Although there are hardly any early warning signs of lumbago, the prognosis for lumbago is very good. Ultimately, lumbago is harmless unless it is associated with intervertebral disc problems or sciatica.

The symptoms of lumbago often disappear by themselves overnight or after a few days. If this is not the case, there are effective therapies. As a rule, pain and blockages disappear after a few weeks.
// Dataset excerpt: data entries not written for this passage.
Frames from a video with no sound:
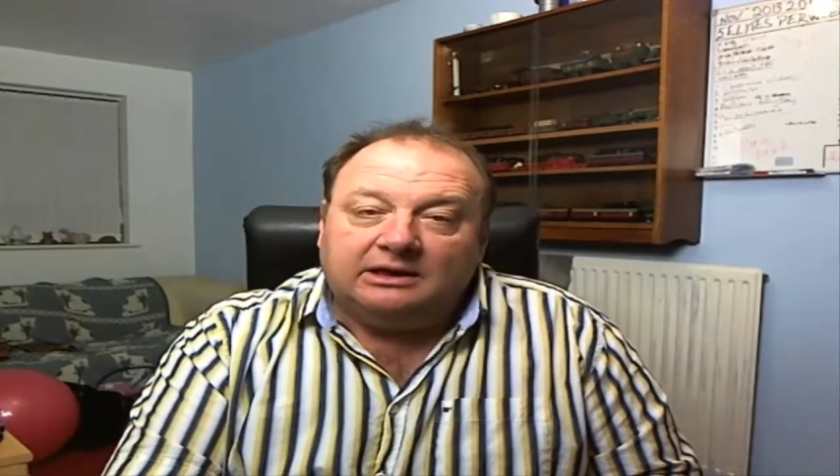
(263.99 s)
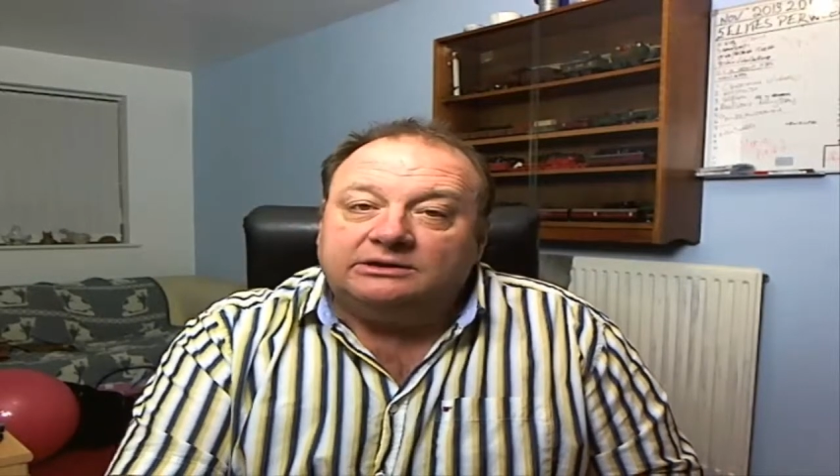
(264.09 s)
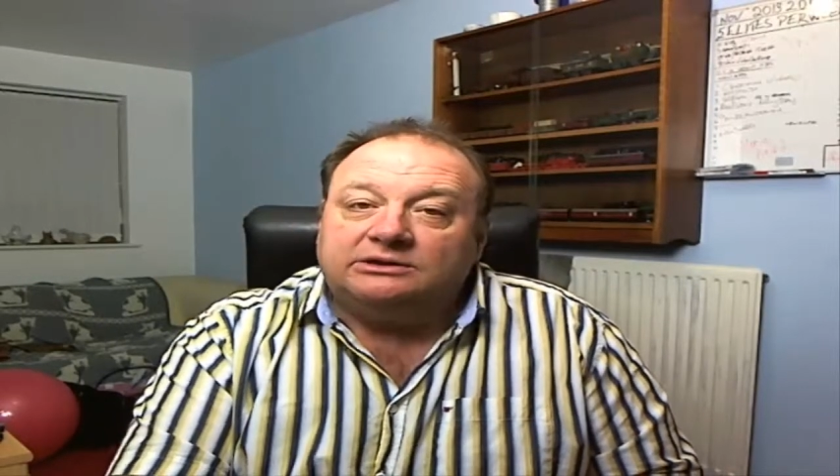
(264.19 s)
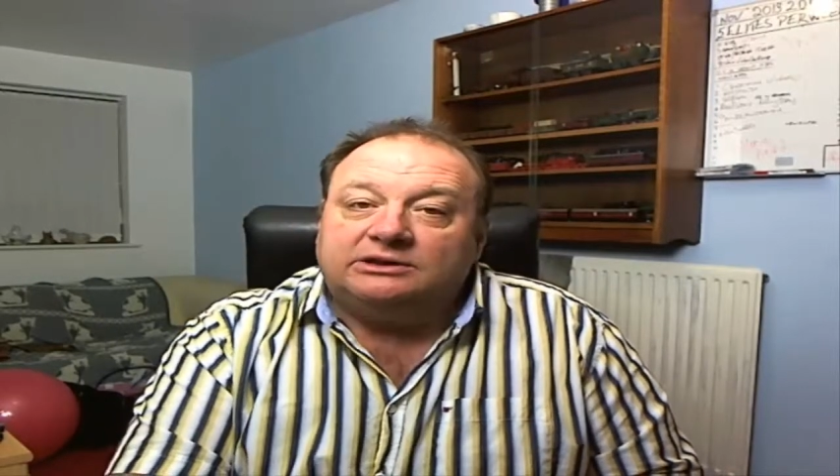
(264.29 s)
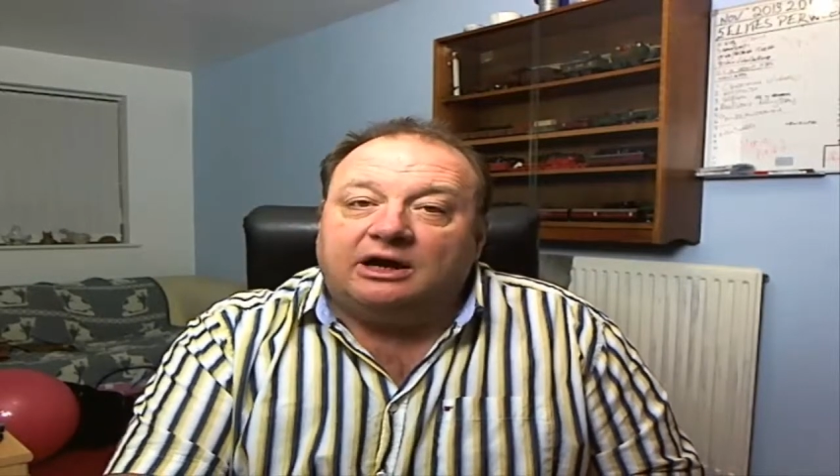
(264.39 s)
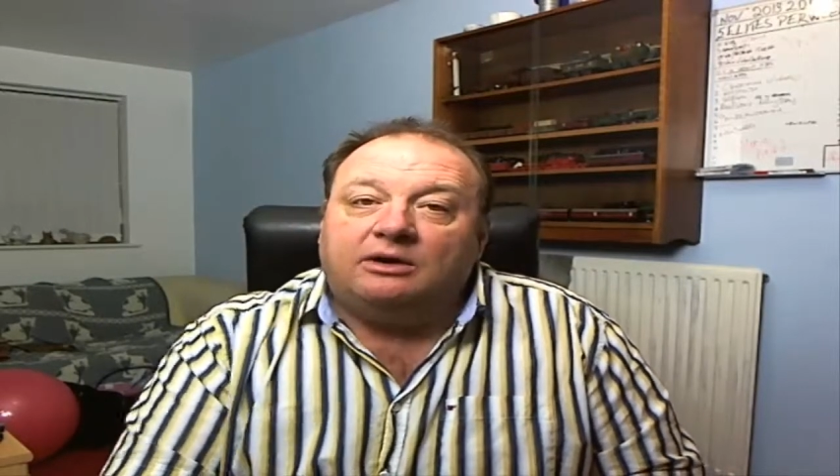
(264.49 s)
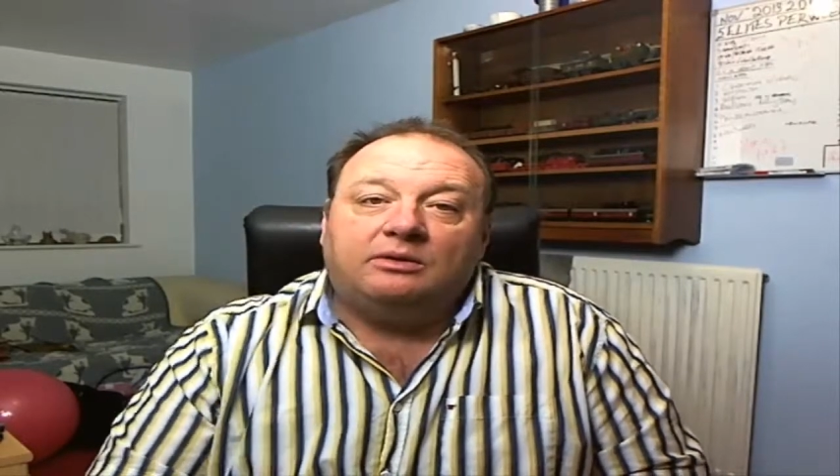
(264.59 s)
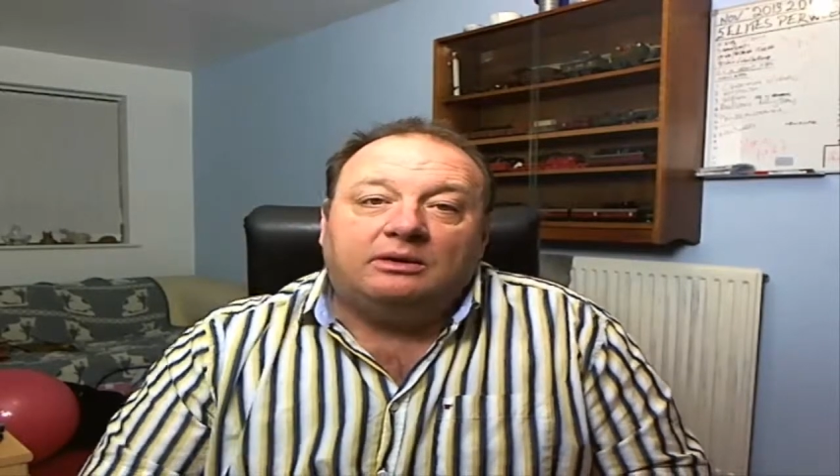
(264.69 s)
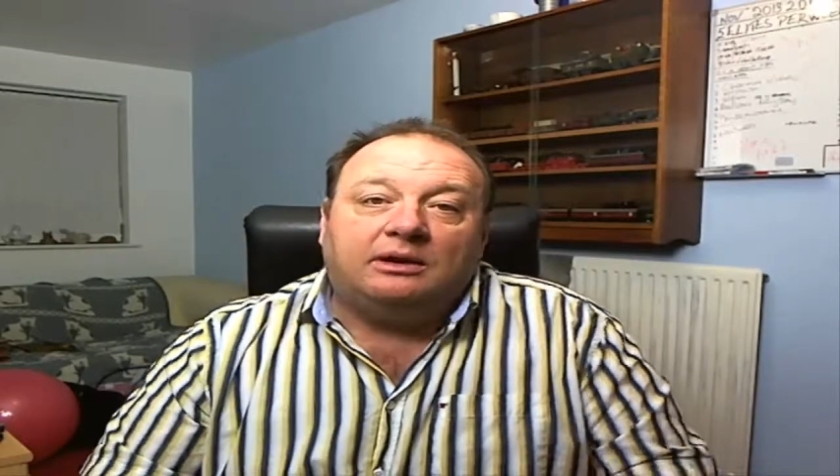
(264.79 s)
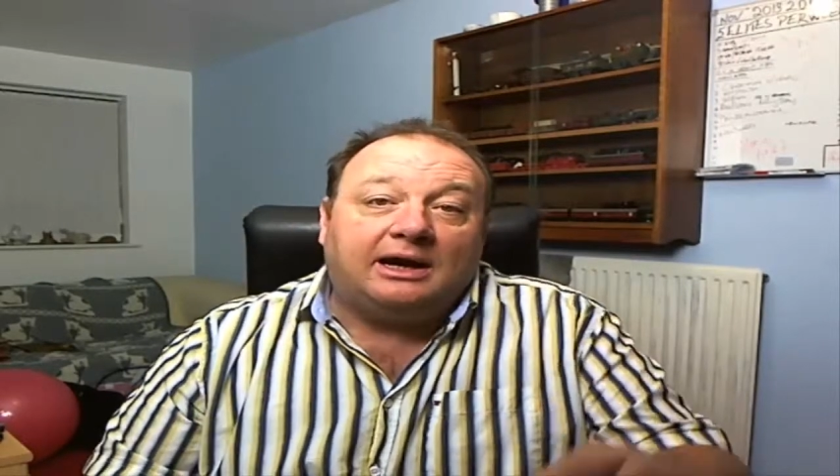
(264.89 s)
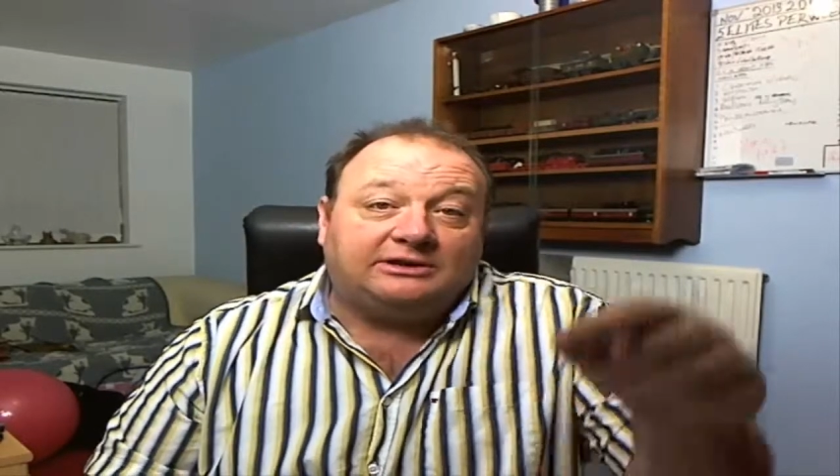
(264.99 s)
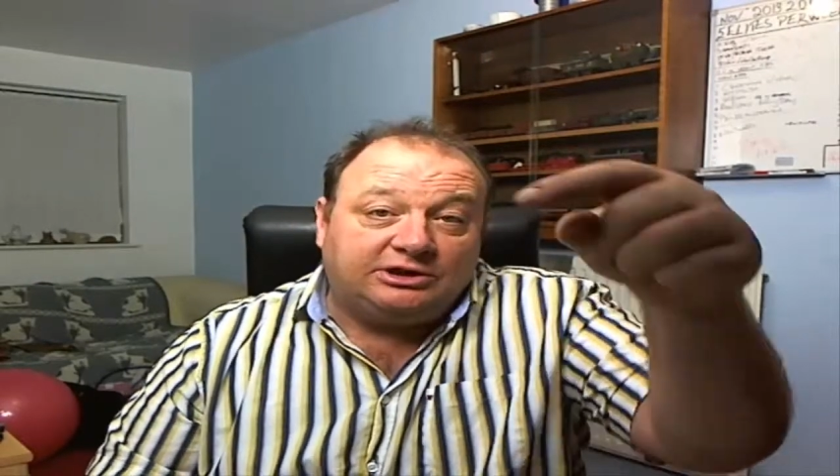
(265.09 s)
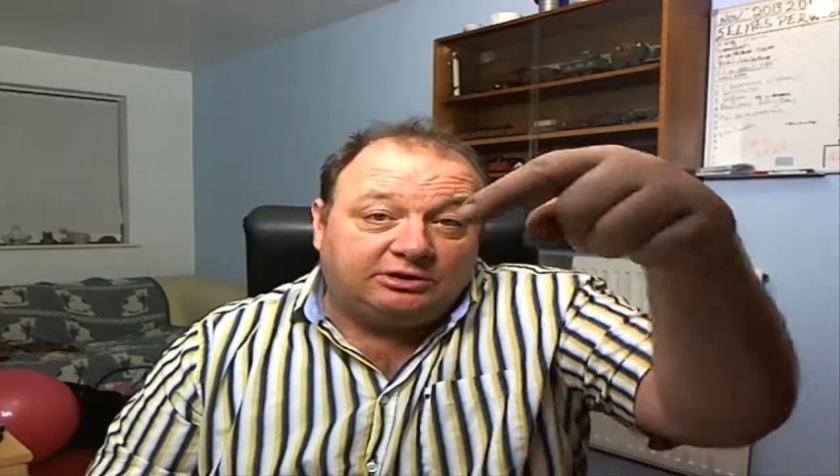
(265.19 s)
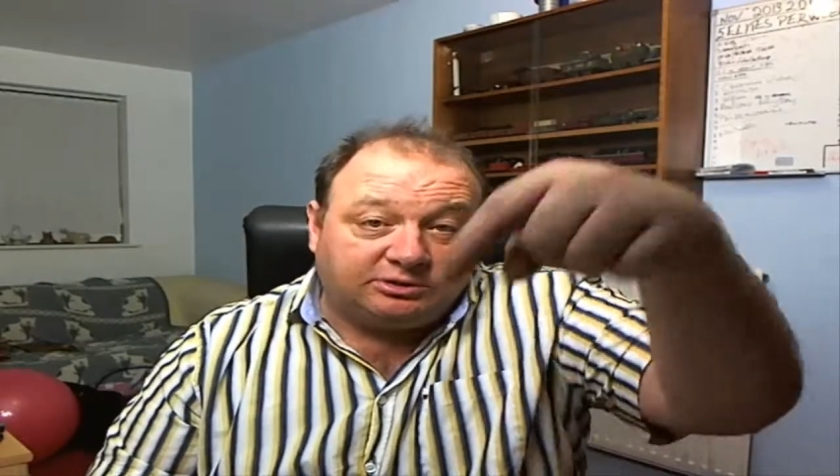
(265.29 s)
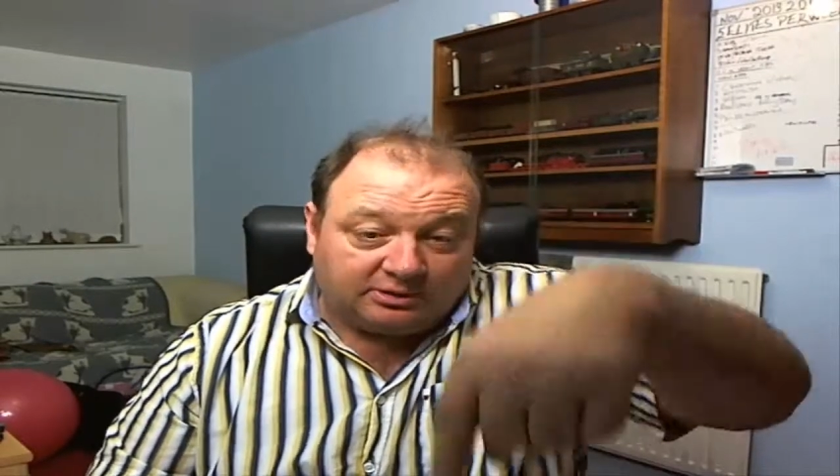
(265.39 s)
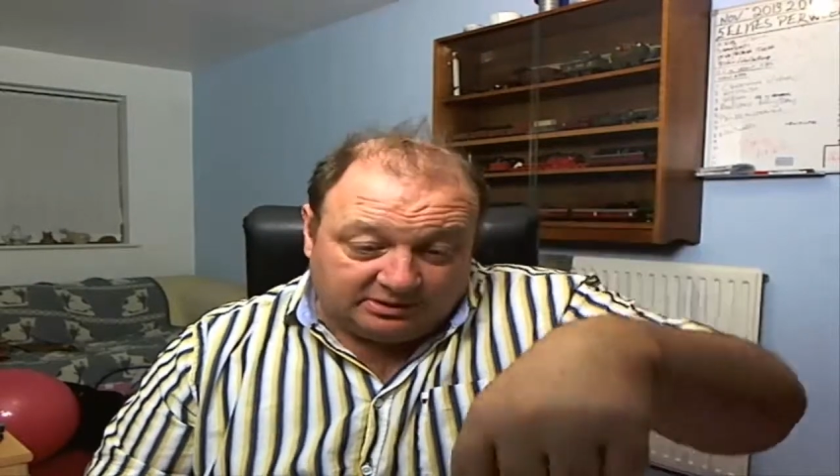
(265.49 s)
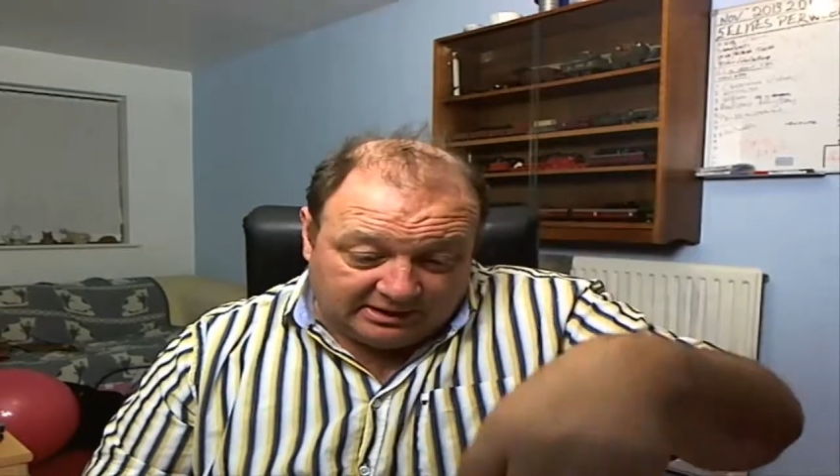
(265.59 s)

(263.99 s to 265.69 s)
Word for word: So as usual,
Lumbago: Treatment means heat, exercise and medication

If severe pain occurs, rapid intervention is called for. Here are some initial measures that you can simply try out:

  • Showering: Warm water is usually good for you. Direct the shower jet over the painful areas, i.e. the lower back and lumbar vertebrae. This relaxes hardened muscles.
  • Stepped positioning: This relaxes the back muscles and relieves pressure on the spine. Please lie on your back and use a small pillow to support your neck. Bend your legs and place your lower legs on a sitting cube or chair; your lower legs and thighs and your thighs and hips should each form a 90-degree angle.
  • Lying on your side: Lie relaxed on one side. The head is supported by the hands on the side. The lower leg is stretched out without being strained, the upper leg should be positioned slightly bent over the other – so that the bent knee reaches the floor. This pose gently stretches the entire lower back. Please change sides after a while.